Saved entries

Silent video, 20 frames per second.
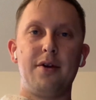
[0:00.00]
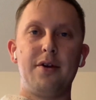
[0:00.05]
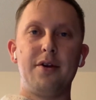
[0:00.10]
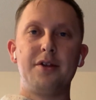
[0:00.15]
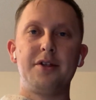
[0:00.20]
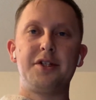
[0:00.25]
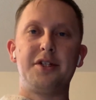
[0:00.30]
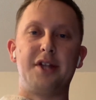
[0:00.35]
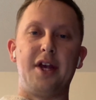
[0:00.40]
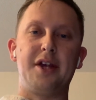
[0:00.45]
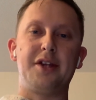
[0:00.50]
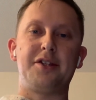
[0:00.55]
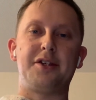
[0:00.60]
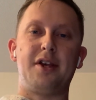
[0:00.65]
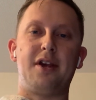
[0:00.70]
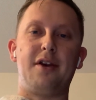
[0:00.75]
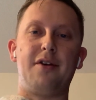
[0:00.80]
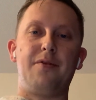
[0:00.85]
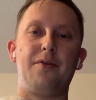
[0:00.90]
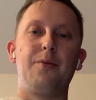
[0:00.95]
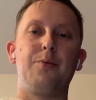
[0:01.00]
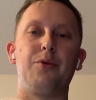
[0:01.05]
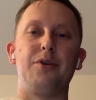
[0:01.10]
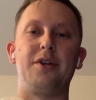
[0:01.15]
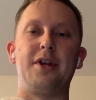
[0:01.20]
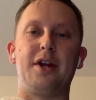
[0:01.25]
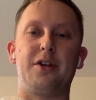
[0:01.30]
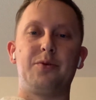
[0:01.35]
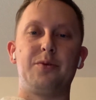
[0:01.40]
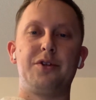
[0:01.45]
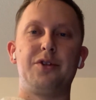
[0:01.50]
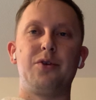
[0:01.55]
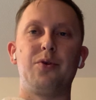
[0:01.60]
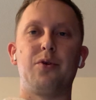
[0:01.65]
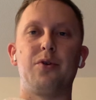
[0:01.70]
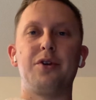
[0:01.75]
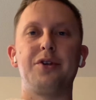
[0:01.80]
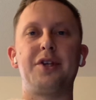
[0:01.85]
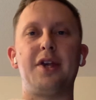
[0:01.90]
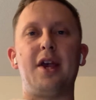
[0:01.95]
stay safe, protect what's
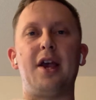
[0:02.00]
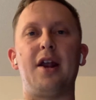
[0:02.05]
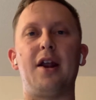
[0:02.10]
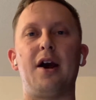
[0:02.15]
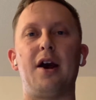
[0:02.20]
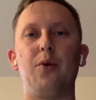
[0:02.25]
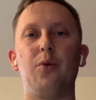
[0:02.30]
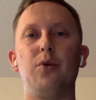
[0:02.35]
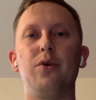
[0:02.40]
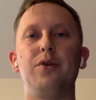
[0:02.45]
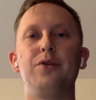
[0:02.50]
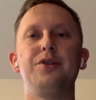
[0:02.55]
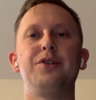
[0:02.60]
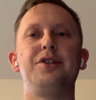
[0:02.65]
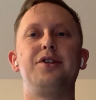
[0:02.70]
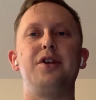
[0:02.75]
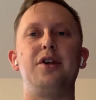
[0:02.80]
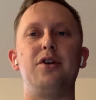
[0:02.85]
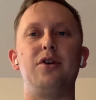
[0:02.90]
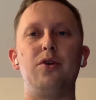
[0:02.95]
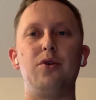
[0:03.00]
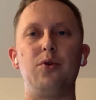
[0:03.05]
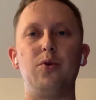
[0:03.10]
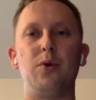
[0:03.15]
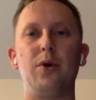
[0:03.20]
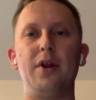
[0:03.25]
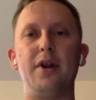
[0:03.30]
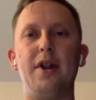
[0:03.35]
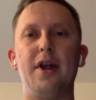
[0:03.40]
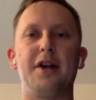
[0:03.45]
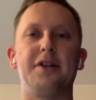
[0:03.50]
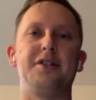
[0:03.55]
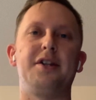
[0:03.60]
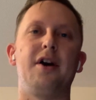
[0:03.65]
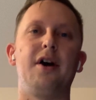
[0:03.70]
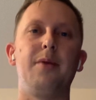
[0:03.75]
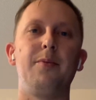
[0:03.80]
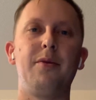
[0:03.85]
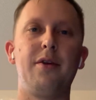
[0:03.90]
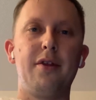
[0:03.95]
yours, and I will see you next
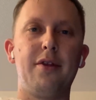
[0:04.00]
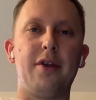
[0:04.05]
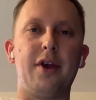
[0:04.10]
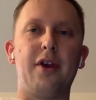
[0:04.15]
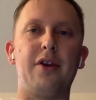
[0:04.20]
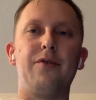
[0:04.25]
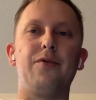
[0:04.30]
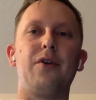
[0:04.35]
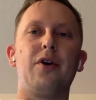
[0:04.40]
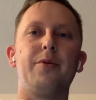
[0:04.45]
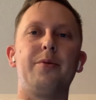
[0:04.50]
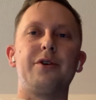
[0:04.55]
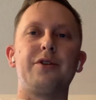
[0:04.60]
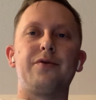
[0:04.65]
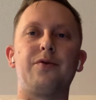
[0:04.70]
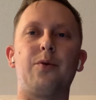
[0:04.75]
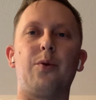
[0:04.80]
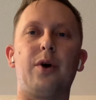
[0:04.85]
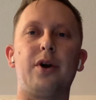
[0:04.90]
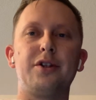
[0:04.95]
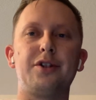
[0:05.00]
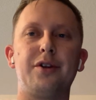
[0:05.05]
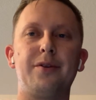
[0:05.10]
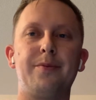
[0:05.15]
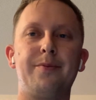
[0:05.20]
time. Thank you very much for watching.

==

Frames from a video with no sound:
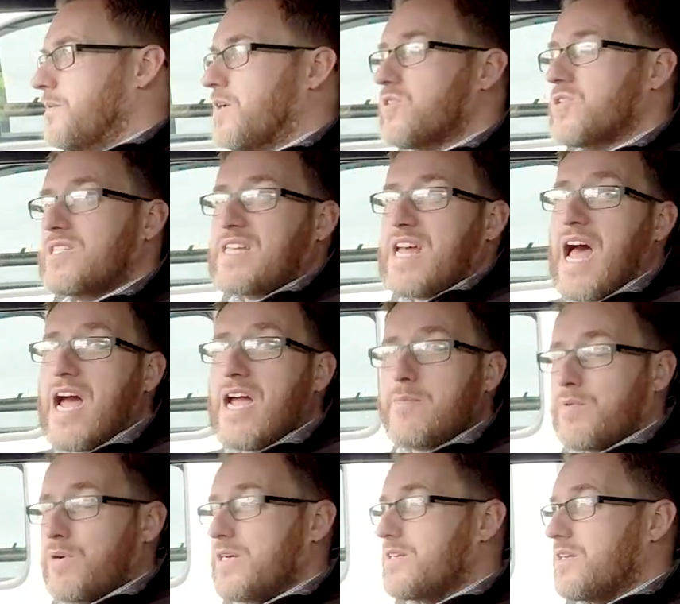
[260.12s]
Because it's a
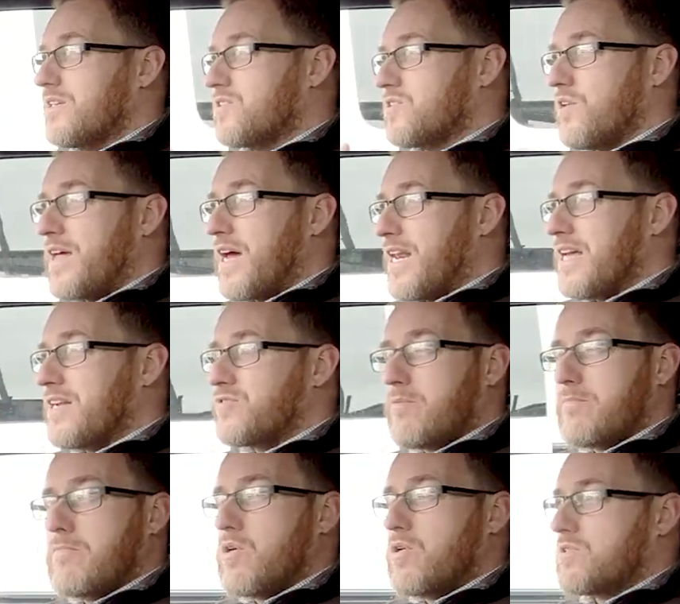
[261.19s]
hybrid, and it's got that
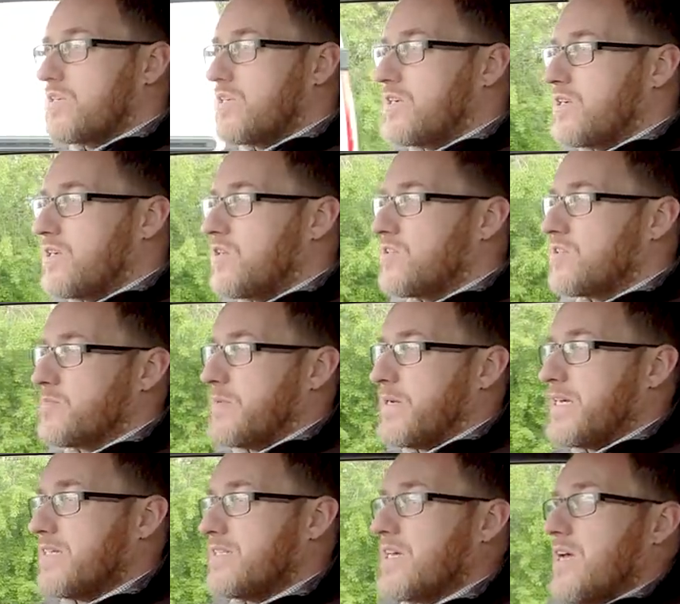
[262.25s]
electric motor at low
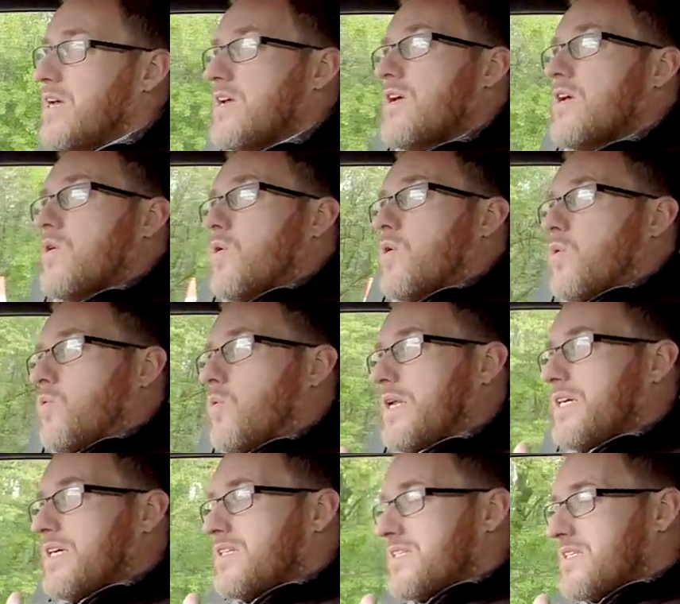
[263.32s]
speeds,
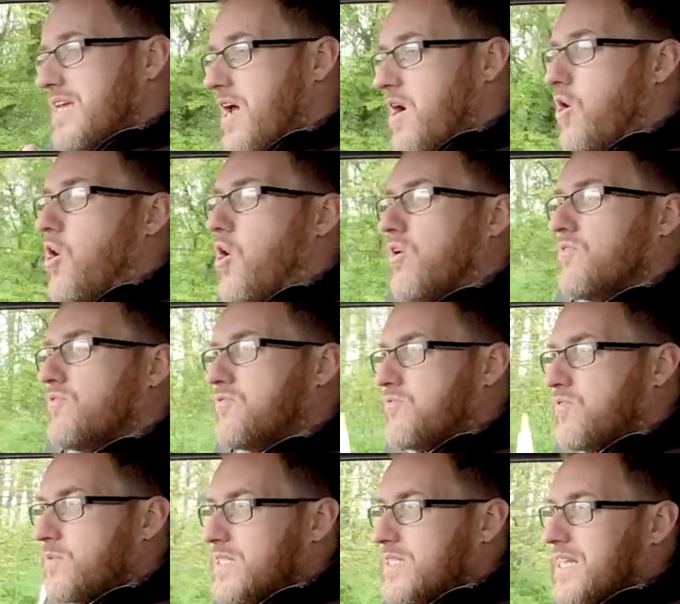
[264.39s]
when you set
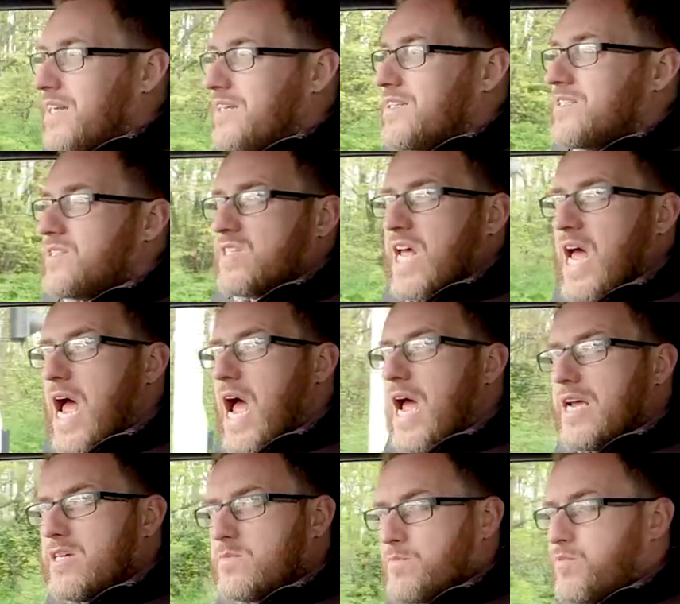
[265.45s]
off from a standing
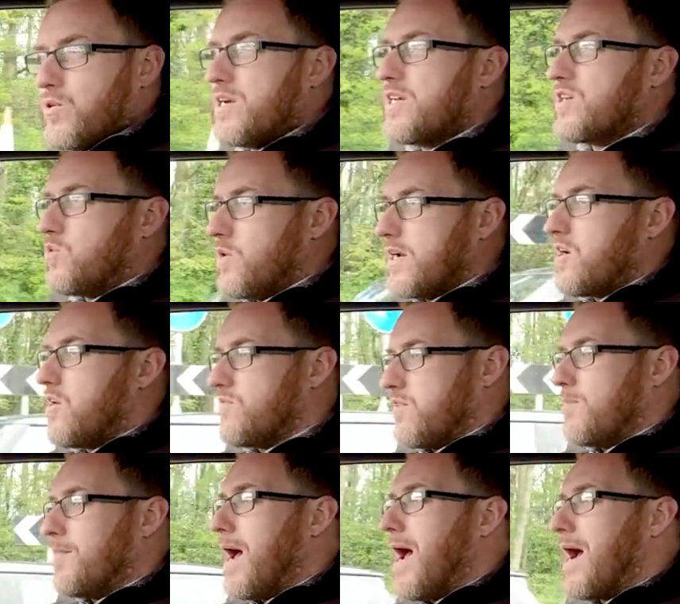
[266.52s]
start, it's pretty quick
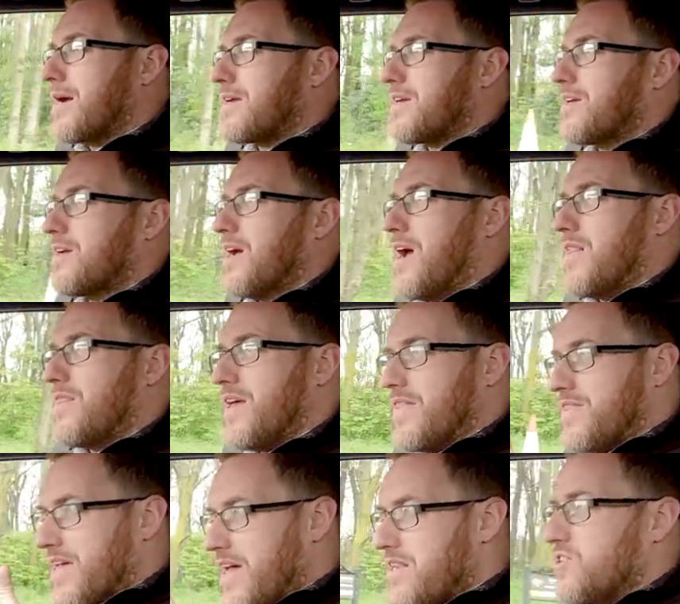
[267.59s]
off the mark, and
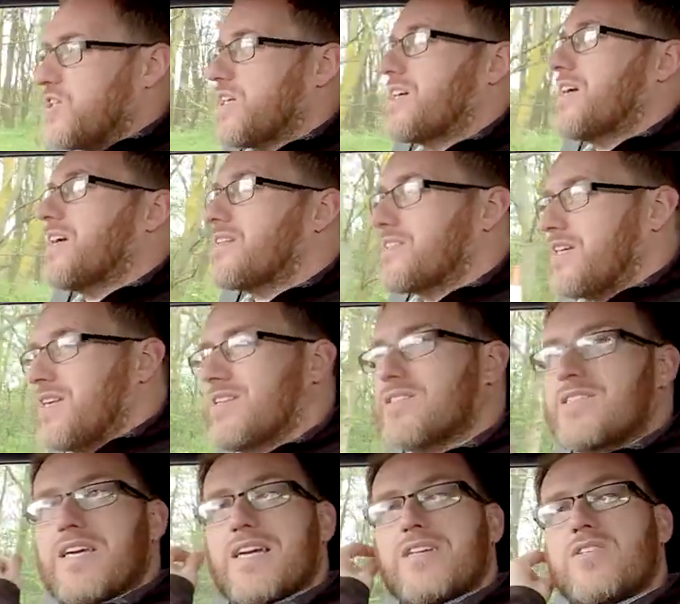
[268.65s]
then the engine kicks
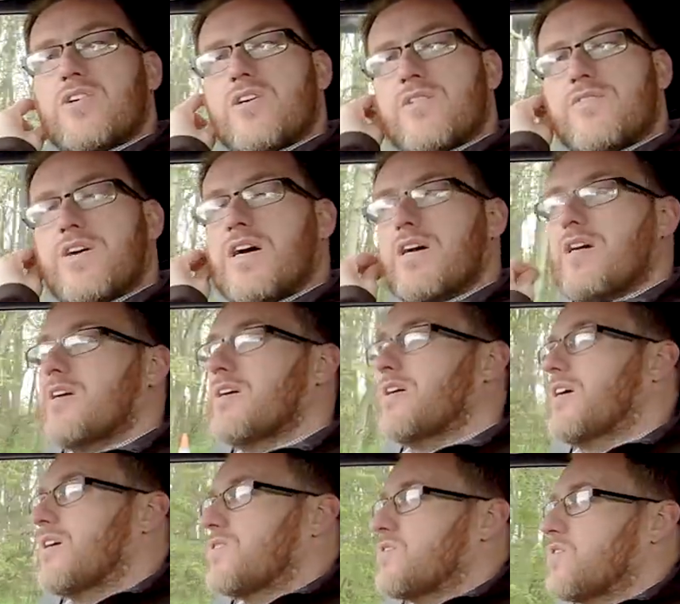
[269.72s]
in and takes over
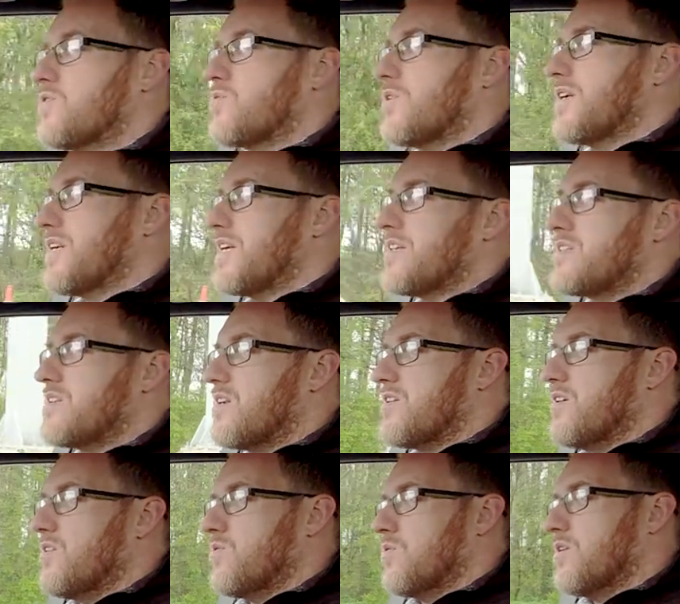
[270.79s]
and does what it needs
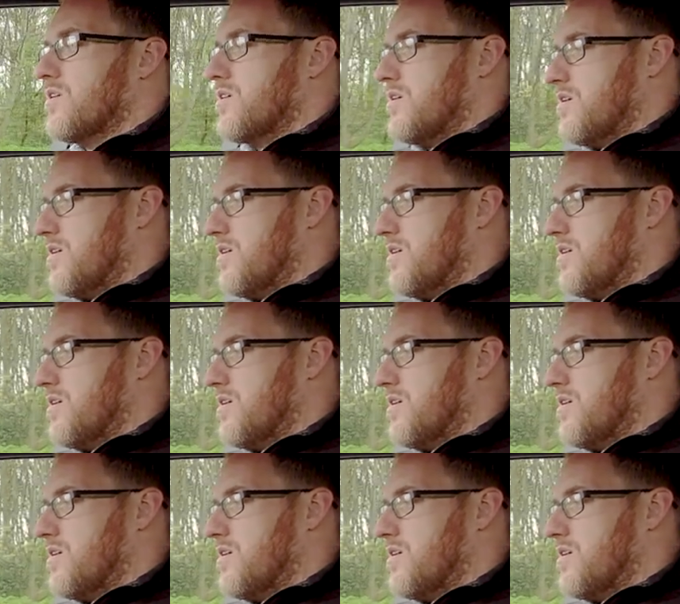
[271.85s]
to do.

* * *

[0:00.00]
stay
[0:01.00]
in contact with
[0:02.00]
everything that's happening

* WHAT YOU SHOULD DO: Copy out every line from the data above in which the word "video" occurs.

* EXERCISE ANSWER:
Silent video, 20 frames per second.
Frames from a video with no sound:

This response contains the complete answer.